Tighten gun control: activist

from page 5 of The West Australian, May 1, 1996

[no by-line]

  A Victorian man whose parents were shot in the Hungerford massacre in Britain eight years ago called yesterday for tighter gun control in Australia.
  "Control laws must be uniform throughout Australia, there should be a government-sponsored buy-back of weapons and guns for sporting purposes should be kept under supervision," Mark Wainwright said.
  His 67-year-old father, Douglas, was shot dead when 27-year-old Michael Ryan went on a shooting rampage through the streets of the small English town of Hungerford in August 1987.
  His mother, Kathleen, now 70, lost two fingers and suffered a chest wound but survived.
  Ryan, using high-powered weapons, killed 16 people and wounded 11 before killing himself.
  It was 10 days after Melbourne's Hoddle Street massacre, in which Julian Knight, armed with two rifles and a shotgun, killed seven people in the suburb of Clifton Hill.

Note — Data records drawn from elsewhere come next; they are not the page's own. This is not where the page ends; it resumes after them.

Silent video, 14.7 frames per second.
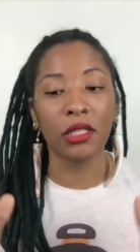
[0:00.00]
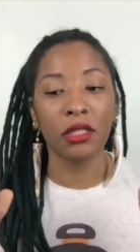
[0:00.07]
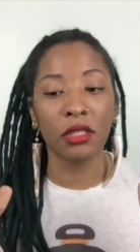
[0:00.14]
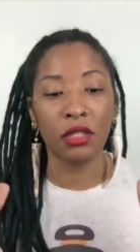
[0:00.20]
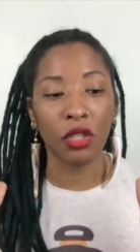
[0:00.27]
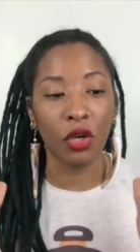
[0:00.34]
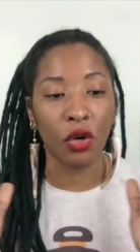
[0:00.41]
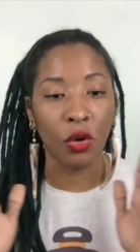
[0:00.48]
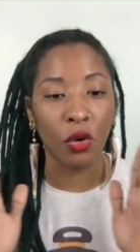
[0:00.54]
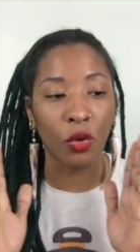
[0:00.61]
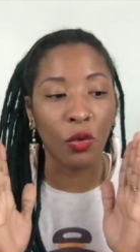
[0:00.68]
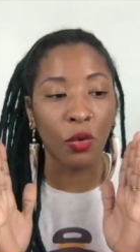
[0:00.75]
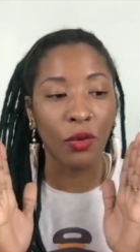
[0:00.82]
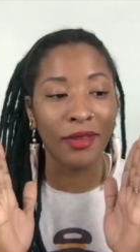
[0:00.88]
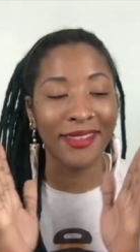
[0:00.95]

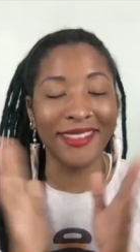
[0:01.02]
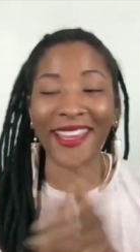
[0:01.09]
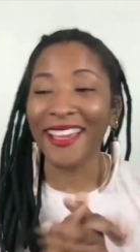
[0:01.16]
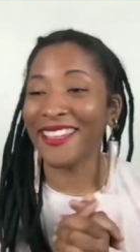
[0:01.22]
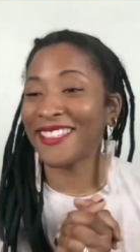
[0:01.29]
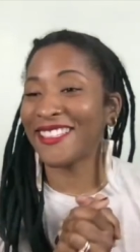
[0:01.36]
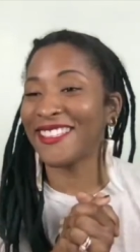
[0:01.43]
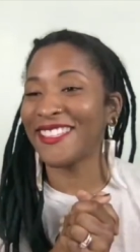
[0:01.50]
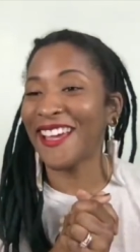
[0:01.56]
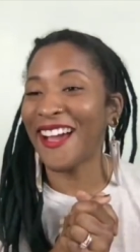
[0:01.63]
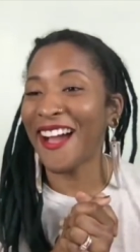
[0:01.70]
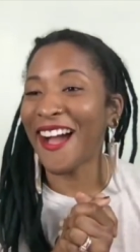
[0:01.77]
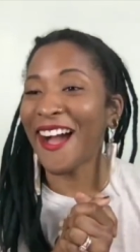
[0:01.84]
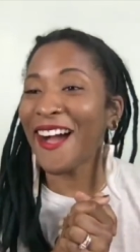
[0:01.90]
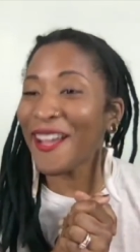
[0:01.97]
So, yes,
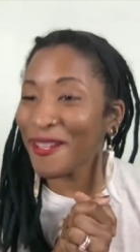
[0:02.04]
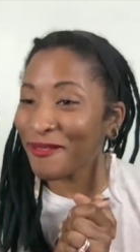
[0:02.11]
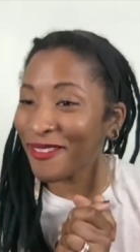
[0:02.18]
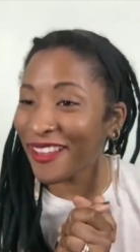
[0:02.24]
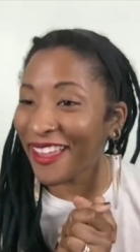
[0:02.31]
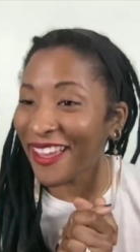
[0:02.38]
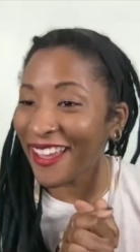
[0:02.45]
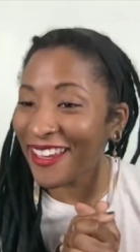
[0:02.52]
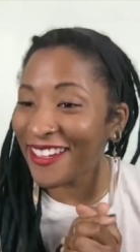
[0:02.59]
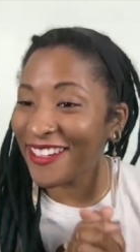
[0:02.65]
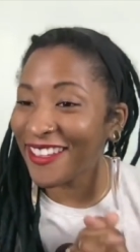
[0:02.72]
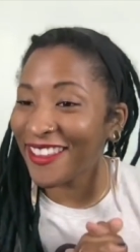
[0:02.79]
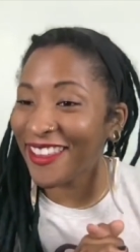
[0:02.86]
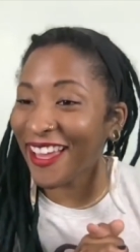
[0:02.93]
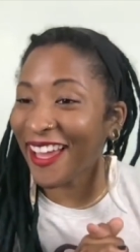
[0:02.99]
I am
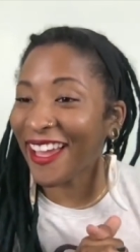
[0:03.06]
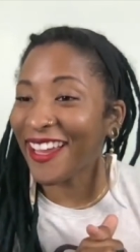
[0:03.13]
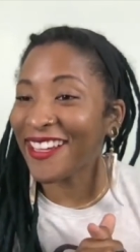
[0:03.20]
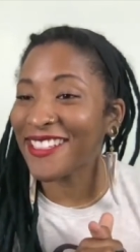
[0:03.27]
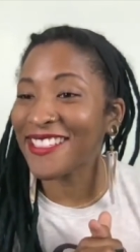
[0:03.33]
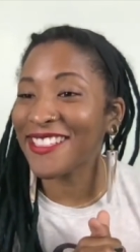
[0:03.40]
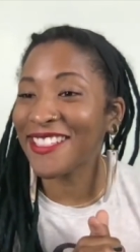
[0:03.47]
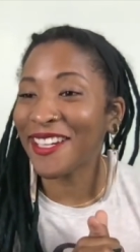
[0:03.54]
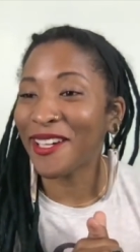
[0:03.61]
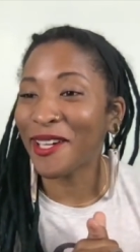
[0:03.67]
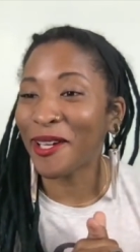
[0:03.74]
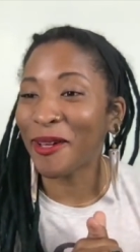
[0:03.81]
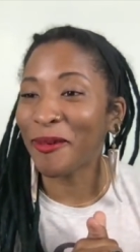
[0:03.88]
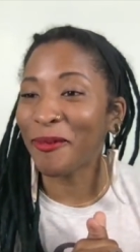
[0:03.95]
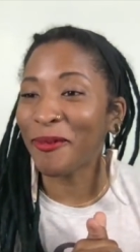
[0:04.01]
glad that
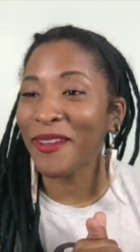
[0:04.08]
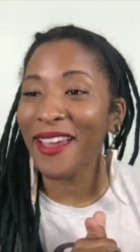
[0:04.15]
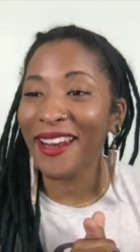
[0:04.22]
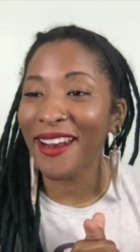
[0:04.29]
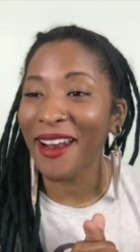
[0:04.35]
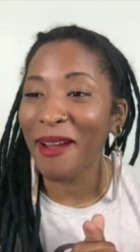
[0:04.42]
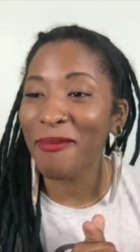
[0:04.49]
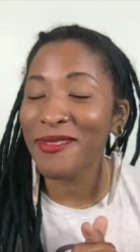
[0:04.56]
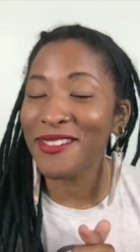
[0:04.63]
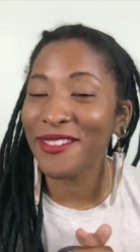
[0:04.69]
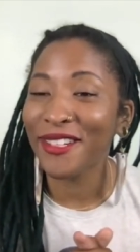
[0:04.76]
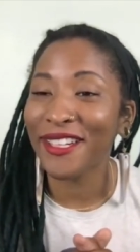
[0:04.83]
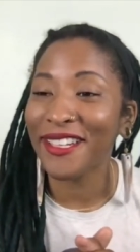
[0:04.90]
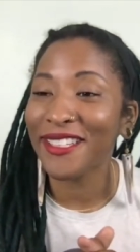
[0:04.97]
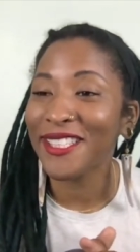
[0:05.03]
uh, we had an
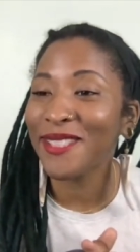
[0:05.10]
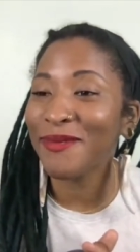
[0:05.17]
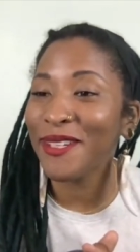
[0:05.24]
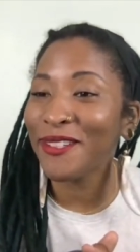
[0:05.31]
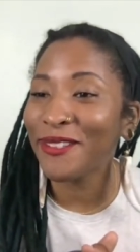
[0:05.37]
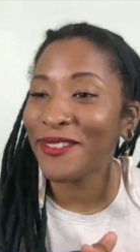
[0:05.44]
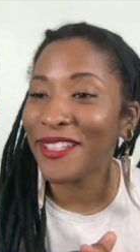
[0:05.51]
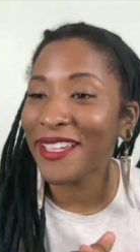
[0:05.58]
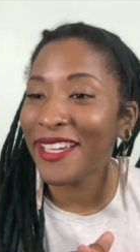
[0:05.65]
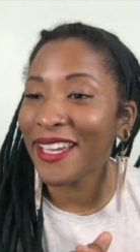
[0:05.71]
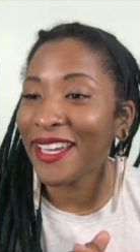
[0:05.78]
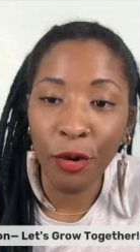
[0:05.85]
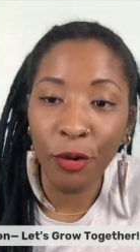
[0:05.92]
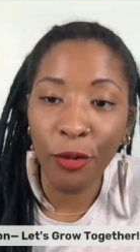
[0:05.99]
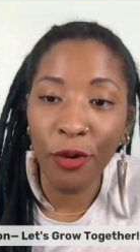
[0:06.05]
opportunity to speak on it.
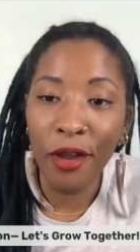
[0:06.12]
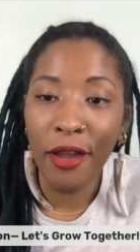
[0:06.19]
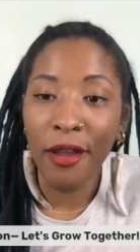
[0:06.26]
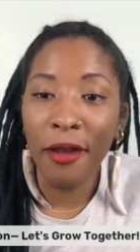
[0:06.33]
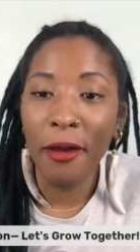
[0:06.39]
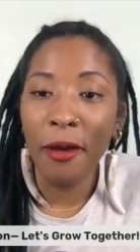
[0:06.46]
So,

Knight was a 19-year-old reject from the Duntroon military academy.
  Mark Wainwright, 45, migrated to Australia in 1973, and since Hoddle Street and Hungerford has been a gun control activist.
  In a cruel twist of circumstances, his brother Trevor, a police constable in Hungerford, had some months before the massacre, interviewed Ryan, a gun club member, about his application to renew his rifle licence.
  "Trevor, the local bobbie if you like, went to his house, questioned him and granted him the renewal," Mr Wainwright said.
  Ryan used the rifle in the shootings.
  Mr Wainwright, criticising Australian gun control, said even the British practice of renewing gun licences every five years did not exist here.
  Mr Wainwright said that gun control should be tightened in two stages.
  In the first stage uniform legislation should be introduced banning all automatic and semi-automatic rifle and pistols, State or Federal Governments should sponsor firearm buy-back plans and private advertisements to sell firearms should be banned.
  In the second stage, all firearms not used for farming purposes should be kept at police stations or other repositories.
  They should be taken out for club activities only with 24 hours notice.